___ PROVIDED INFORMATION

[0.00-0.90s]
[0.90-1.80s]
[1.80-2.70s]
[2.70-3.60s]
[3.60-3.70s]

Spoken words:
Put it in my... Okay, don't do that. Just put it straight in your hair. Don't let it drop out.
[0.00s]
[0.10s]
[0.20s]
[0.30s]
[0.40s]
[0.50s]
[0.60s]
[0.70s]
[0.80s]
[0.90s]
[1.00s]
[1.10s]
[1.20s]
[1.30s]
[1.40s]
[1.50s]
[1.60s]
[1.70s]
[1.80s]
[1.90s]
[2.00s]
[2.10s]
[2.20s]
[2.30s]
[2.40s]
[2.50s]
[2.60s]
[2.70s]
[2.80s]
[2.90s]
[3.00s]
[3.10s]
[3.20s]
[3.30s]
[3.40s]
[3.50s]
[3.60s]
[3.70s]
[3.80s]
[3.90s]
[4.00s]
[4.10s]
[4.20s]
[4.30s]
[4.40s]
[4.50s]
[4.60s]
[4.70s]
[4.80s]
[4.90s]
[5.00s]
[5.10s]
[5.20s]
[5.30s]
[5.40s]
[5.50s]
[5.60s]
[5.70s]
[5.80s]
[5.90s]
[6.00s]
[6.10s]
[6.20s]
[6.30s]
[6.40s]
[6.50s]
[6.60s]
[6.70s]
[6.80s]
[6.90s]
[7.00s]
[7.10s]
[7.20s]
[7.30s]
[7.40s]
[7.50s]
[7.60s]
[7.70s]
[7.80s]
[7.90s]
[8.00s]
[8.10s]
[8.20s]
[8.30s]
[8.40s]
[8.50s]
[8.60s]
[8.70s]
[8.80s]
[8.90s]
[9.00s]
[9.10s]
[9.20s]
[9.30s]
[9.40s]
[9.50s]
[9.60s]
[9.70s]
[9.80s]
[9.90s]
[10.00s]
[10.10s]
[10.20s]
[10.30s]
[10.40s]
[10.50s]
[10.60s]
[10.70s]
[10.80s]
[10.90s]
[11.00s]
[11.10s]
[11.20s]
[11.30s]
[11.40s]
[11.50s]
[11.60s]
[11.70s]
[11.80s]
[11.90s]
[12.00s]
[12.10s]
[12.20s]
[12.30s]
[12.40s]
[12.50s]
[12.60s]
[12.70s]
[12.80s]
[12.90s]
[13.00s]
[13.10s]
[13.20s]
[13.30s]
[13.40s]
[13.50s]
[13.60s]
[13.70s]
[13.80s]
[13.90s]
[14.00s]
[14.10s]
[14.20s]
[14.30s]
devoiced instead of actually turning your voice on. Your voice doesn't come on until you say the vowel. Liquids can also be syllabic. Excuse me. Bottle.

______

◆ PROBLEM DETAILS:
The records given above are to be repeated in full, exactly.

◆ TASK OUTPUT:
[0.00-0.90s]
[0.90-1.80s]
[1.80-2.70s]
[2.70-3.60s]
[3.60-3.70s]

Spoken words:
Put it in my... Okay, don't do that. Just put it straight in your hair. Don't let it drop out.
[0.00s]
[0.10s]
[0.20s]
[0.30s]
[0.40s]
[0.50s]
[0.60s]
[0.70s]
[0.80s]
[0.90s]
[1.00s]
[1.10s]
[1.20s]
[1.30s]
[1.40s]
[1.50s]
[1.60s]
[1.70s]
[1.80s]
[1.90s]
[2.00s]
[2.10s]
[2.20s]
[2.30s]
[2.40s]
[2.50s]
[2.60s]
[2.70s]
[2.80s]
[2.90s]
[3.00s]
[3.10s]
[3.20s]
[3.30s]
[3.40s]
[3.50s]
[3.60s]
[3.70s]
[3.80s]
[3.90s]
[4.00s]
[4.10s]
[4.20s]
[4.30s]
[4.40s]
[4.50s]
[4.60s]
[4.70s]
[4.80s]
[4.90s]
[5.00s]
[5.10s]
[5.20s]
[5.30s]
[5.40s]
[5.50s]
[5.60s]
[5.70s]
[5.80s]
[5.90s]
[6.00s]
[6.10s]
[6.20s]
[6.30s]
[6.40s]
[6.50s]
[6.60s]
[6.70s]
[6.80s]
[6.90s]
[7.00s]
[7.10s]
[7.20s]
[7.30s]
[7.40s]
[7.50s]
[7.60s]
[7.70s]
[7.80s]
[7.90s]
[8.00s]
[8.10s]
[8.20s]
[8.30s]
[8.40s]
[8.50s]
[8.60s]
[8.70s]
[8.80s]
[8.90s]
[9.00s]
[9.10s]
[9.20s]
[9.30s]
[9.40s]
[9.50s]
[9.60s]
[9.70s]
[9.80s]
[9.90s]
[10.00s]
[10.10s]
[10.20s]
[10.30s]
[10.40s]
[10.50s]
[10.60s]
[10.70s]
[10.80s]
[10.90s]
[11.00s]
[11.10s]
[11.20s]
[11.30s]
[11.40s]
[11.50s]
[11.60s]
[11.70s]
[11.80s]
[11.90s]
[12.00s]
[12.10s]
[12.20s]
[12.30s]
[12.40s]
[12.50s]
[12.60s]
[12.70s]
[12.80s]
[12.90s]
[13.00s]
[13.10s]
[13.20s]
[13.30s]
[13.40s]
[13.50s]
[13.60s]
[13.70s]
[13.80s]
[13.90s]
[14.00s]
[14.10s]
[14.20s]
[14.30s]
devoiced instead of actually turning your voice on. Your voice doesn't come on until you say the vowel. Liquids can also be syllabic. Excuse me. Bottle.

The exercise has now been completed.